这个方法将replica标记为ReplicaDeletionSuccessful状态。

当controller通知完replica删除topic partition之后，我们再回到topicDeletionManager的resumeDeletions方法。此时如果每一个replica都完成了topic partition的删除，即进入了ReplicaDeletionSuccessful状态，则结束topic的删除

if (controller.replicaStateMachine.areAllReplicasForTopicDeleted(topic)) {
       // clear up all state for this topic from controller cache and zookeeper
       completeDeleteTopic(topic)
       info(s"Deletion of topic $topic successfully completed")
     }

其中，deleteDeleteTopic的实现是

private def completeDeleteTopic(topic: String) {
    // deregister partition change listener on the deleted topic.

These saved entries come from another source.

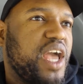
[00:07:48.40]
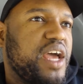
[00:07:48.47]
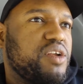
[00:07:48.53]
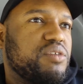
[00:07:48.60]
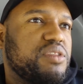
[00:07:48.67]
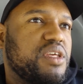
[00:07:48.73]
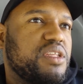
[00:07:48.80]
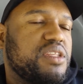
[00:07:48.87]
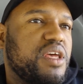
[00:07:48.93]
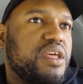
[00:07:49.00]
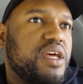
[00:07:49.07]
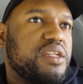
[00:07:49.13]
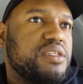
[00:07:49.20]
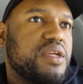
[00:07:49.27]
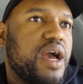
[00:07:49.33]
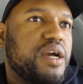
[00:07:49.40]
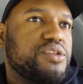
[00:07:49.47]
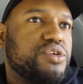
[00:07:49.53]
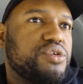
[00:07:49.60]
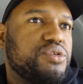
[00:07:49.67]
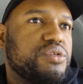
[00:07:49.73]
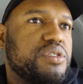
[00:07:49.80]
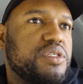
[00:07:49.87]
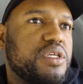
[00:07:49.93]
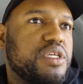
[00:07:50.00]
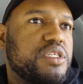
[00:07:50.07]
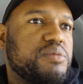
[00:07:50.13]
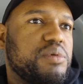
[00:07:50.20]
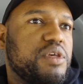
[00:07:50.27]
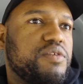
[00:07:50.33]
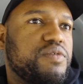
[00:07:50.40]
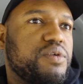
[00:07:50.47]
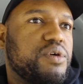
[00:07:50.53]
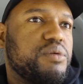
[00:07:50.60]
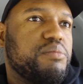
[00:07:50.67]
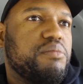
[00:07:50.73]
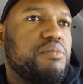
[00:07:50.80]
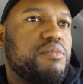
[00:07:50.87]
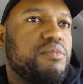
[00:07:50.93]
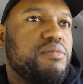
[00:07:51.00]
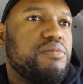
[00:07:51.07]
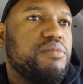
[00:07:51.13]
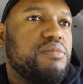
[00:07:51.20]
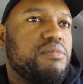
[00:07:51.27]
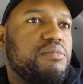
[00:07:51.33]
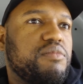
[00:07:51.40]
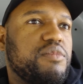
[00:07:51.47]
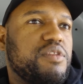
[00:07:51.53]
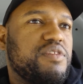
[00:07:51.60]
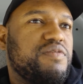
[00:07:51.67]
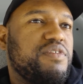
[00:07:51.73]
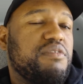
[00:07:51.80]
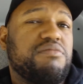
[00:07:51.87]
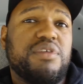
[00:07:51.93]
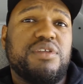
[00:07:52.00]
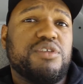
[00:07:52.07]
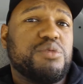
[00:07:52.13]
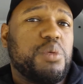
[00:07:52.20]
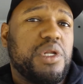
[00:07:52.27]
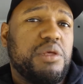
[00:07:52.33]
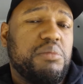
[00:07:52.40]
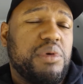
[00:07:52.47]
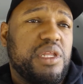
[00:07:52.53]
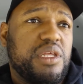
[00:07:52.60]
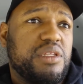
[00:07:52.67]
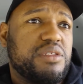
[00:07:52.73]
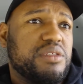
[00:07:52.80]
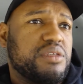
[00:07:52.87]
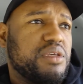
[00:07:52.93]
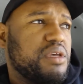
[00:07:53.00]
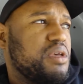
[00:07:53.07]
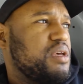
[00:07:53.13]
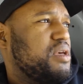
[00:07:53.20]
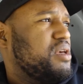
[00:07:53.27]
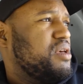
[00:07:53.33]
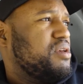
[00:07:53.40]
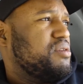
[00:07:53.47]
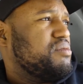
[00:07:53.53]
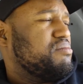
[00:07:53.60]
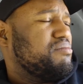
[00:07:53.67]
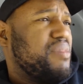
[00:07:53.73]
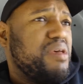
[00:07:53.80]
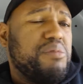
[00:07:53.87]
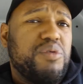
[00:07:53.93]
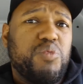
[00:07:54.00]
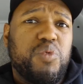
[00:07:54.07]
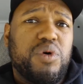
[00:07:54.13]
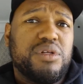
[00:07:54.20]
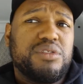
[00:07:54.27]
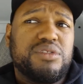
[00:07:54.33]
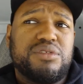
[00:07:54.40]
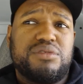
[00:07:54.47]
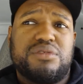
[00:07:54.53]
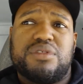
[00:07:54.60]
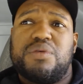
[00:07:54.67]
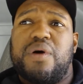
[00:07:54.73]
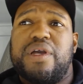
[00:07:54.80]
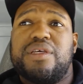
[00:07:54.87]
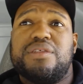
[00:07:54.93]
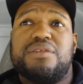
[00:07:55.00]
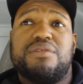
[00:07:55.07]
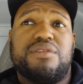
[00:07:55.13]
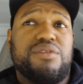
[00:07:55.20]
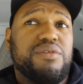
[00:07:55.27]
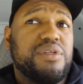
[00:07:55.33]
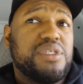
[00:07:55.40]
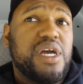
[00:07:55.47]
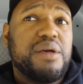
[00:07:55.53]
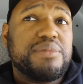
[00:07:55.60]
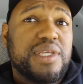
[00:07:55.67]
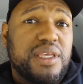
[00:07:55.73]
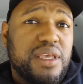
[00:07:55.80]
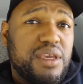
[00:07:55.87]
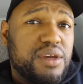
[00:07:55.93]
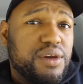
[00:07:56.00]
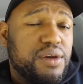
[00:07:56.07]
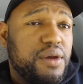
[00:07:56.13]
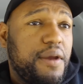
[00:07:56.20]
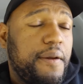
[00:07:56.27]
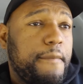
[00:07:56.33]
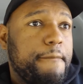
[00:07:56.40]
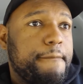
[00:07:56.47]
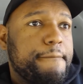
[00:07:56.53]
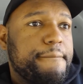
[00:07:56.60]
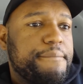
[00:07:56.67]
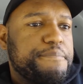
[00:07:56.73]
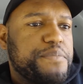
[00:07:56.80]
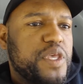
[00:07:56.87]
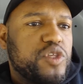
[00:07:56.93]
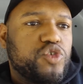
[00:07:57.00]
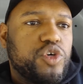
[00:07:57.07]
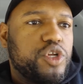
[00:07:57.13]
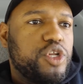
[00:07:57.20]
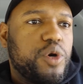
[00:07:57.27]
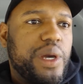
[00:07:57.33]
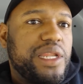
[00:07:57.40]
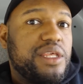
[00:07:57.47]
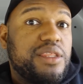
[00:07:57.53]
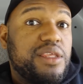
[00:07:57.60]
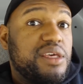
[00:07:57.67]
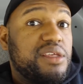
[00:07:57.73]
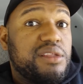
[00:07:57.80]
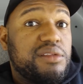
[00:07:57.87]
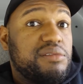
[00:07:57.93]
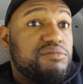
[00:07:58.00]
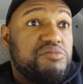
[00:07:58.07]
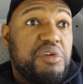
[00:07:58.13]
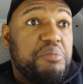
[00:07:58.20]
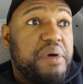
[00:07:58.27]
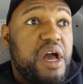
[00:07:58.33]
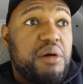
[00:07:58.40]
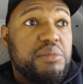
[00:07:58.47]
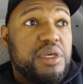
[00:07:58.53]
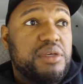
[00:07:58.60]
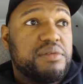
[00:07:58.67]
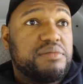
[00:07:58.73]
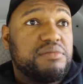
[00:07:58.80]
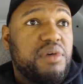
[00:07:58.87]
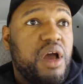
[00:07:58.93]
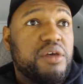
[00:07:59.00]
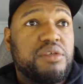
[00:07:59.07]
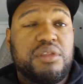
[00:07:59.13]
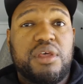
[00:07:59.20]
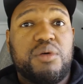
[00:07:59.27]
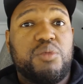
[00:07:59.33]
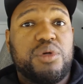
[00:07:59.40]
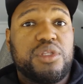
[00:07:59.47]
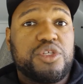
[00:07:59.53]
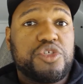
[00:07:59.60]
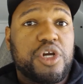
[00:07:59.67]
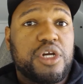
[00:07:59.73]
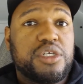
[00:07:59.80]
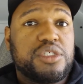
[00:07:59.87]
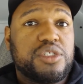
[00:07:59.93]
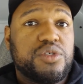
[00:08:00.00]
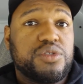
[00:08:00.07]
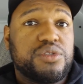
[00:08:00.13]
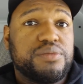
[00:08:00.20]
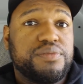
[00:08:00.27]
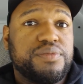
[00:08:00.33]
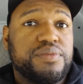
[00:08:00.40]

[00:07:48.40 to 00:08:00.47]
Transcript: don't think that a doctor who sees me for 15 to 20 minutes, maybe once, twice, three times a year, is going to know anything about me other than what the chart shows them.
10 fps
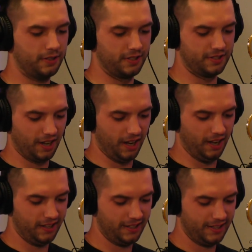because
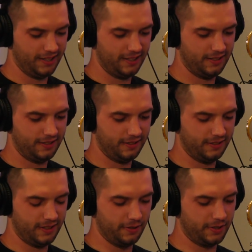it
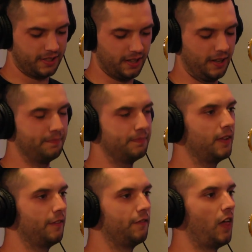was the
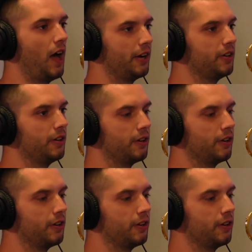Flyer or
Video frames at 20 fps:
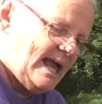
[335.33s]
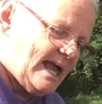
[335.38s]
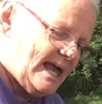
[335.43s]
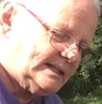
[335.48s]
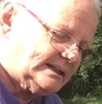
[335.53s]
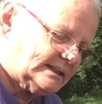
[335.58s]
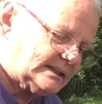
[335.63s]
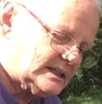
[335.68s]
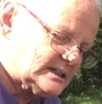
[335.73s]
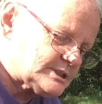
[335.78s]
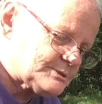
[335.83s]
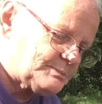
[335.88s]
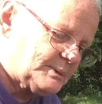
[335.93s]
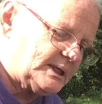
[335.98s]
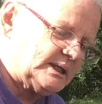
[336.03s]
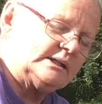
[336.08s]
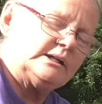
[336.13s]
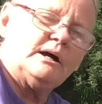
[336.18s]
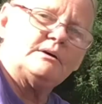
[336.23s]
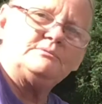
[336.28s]
and it gives me
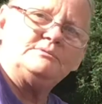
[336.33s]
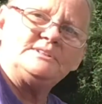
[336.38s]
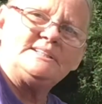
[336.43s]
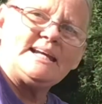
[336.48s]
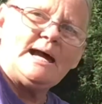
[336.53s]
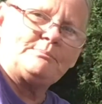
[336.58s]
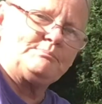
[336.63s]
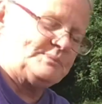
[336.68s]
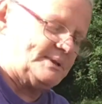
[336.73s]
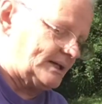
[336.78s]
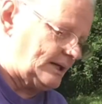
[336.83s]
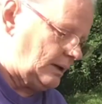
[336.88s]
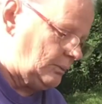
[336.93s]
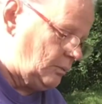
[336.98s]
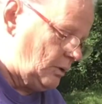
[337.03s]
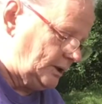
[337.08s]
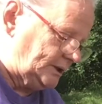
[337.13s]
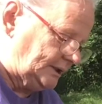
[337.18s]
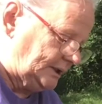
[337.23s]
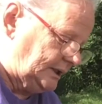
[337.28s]
enough depth that I
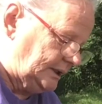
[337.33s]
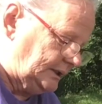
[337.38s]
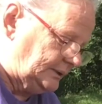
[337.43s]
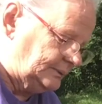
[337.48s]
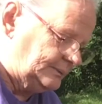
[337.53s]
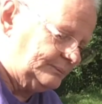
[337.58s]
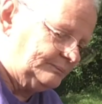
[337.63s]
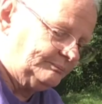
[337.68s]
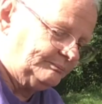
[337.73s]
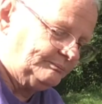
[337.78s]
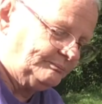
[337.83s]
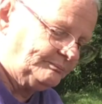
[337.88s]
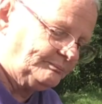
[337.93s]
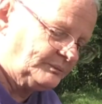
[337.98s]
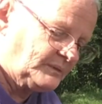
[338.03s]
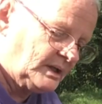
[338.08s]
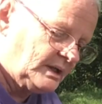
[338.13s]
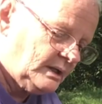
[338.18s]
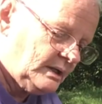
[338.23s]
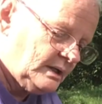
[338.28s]
want to go.
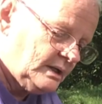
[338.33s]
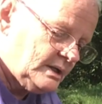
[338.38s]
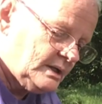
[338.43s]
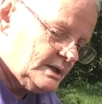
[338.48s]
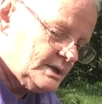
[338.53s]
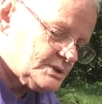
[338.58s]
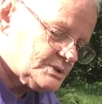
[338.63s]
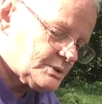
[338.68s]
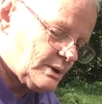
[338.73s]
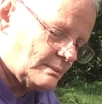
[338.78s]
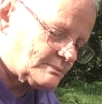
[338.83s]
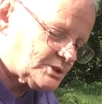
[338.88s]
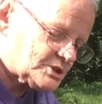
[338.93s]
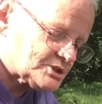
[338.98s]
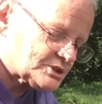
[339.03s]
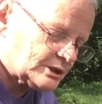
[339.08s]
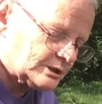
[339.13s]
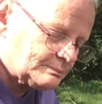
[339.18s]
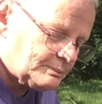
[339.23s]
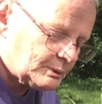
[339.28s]
So I'm
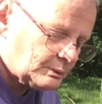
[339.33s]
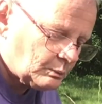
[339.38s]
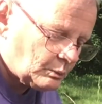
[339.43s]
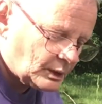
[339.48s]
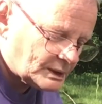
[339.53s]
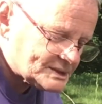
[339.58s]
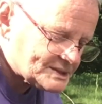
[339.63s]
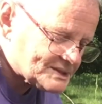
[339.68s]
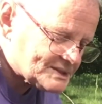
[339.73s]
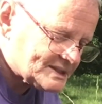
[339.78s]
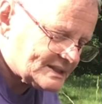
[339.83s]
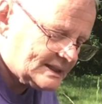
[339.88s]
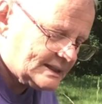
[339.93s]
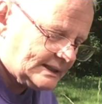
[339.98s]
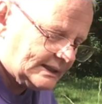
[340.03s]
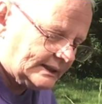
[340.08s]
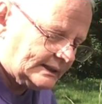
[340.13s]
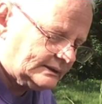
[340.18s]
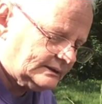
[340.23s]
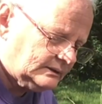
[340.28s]
just going to put one seed
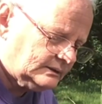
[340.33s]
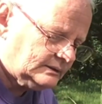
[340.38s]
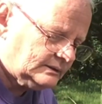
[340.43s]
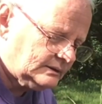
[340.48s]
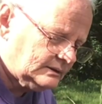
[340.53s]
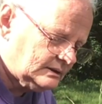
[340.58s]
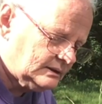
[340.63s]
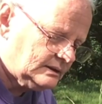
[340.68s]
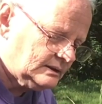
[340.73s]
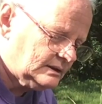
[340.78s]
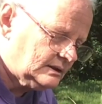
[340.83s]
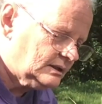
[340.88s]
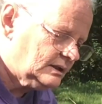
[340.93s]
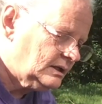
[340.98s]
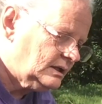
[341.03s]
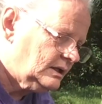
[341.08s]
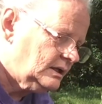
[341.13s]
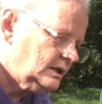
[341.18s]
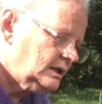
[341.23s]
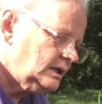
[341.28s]
in.
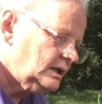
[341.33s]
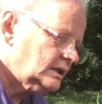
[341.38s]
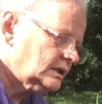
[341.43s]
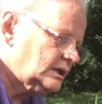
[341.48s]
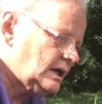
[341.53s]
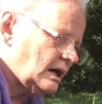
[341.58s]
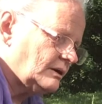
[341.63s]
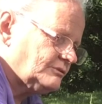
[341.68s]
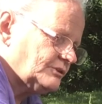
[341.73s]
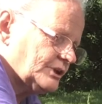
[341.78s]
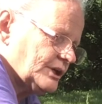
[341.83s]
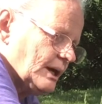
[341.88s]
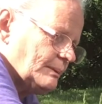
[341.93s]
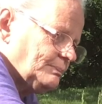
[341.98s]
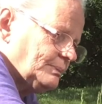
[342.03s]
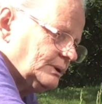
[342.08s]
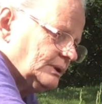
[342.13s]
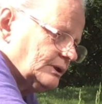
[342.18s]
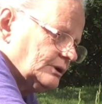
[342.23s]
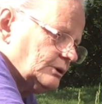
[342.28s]
Cover it up
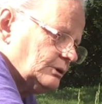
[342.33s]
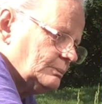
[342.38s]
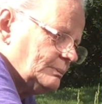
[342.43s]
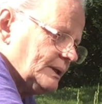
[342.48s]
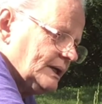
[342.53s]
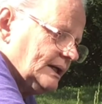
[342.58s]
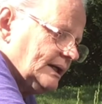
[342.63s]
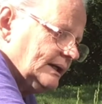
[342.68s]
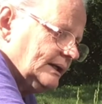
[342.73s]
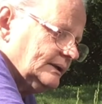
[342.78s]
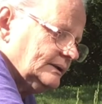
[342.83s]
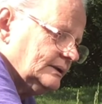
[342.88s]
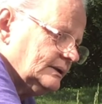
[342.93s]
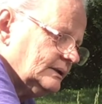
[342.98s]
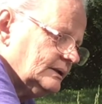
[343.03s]
a little bit.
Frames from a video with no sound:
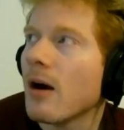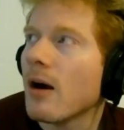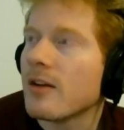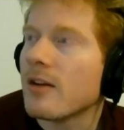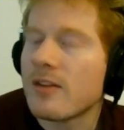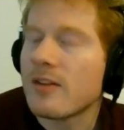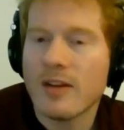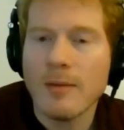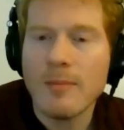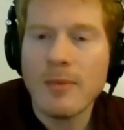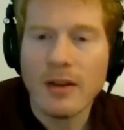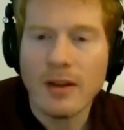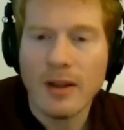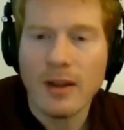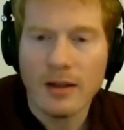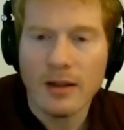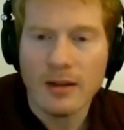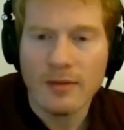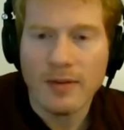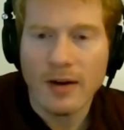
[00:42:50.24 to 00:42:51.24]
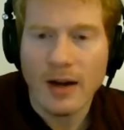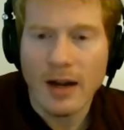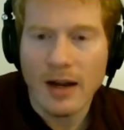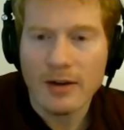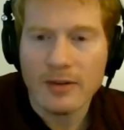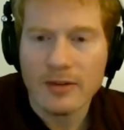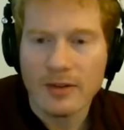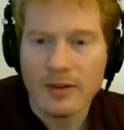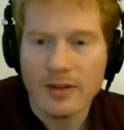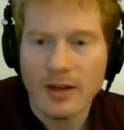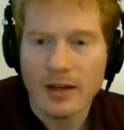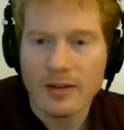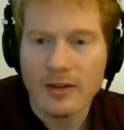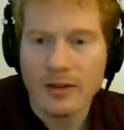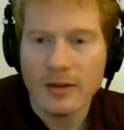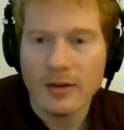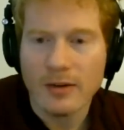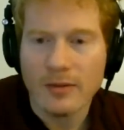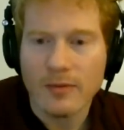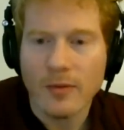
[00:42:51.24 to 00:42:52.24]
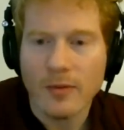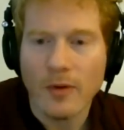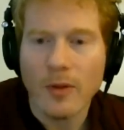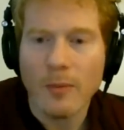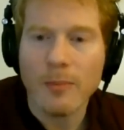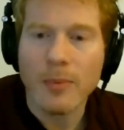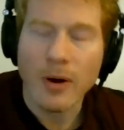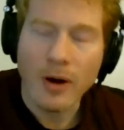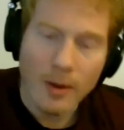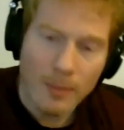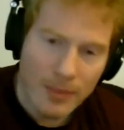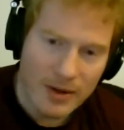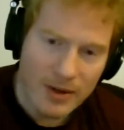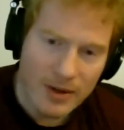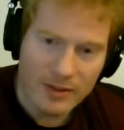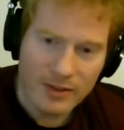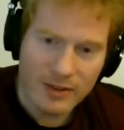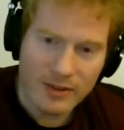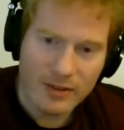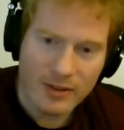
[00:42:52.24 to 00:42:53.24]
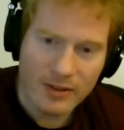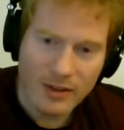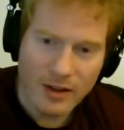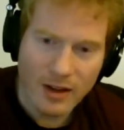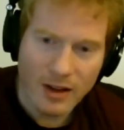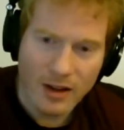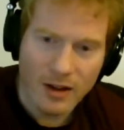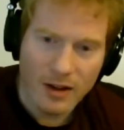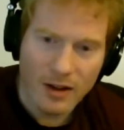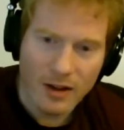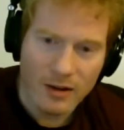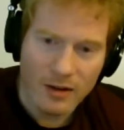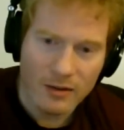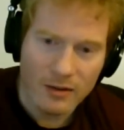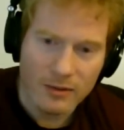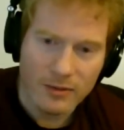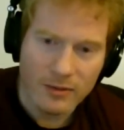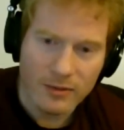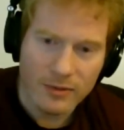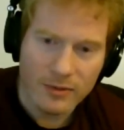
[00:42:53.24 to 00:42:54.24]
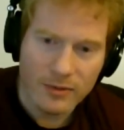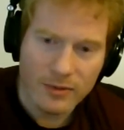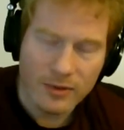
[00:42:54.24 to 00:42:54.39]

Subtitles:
stimulating the financial sector for the purpose of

This is to prevent the partition change listener
    // firing before the new topic listener when a deleted topic gets auto created
    //移除topic的partition修改监听器
    controller.unregisterPartitionModificationsHandlers(Seq(topic))
    val replicasForDeletedTopic = controller.replicaStateMachine.replicasInState(topic, ReplicaDeletionSuccessful)
    // controller will remove this replica from the state machine as well as its partition assignment cache
    //从replica状态机缓存中将replica都删除
    controller.replicaStateMachine.handleStateChanges(replicasForDeletedTopic.toSeq, NonExistentReplica)
    //从队列和zk的节点中将删除的topic删除掉
    topicsToBeDeleted -= topic
    topicsWithDeletionStarted -= topic
    zkClient.deleteTopicZNode(topic, controllerContext.epochZkVersion)
    zkClient.deleteTopicConfigs(Seq(topic), controllerContext.epochZkVersion)
    zkClient.deleteTopicDeletions(Seq(topic), controllerContext.epochZkVersion)
    //controller中移除这个topic的replica assignment和partition leader等信息
    controllerContext.removeTopic(topic)
  }

注意，在controller发出下线replica的请求之后，一个replica的状态要么是started(即这个replica还没有响应请求)，要么是Ineligible状态或者successful状态，取决于是否返回错误。在resumeDeletions方法中继续判断，如果至少存在一个replica位于started状态，则跳过（因为删除还在进行时），否则如果至少有一个replica的状态是ineligible，则表示有replica删除失败，后面需要对删除topic进行重试。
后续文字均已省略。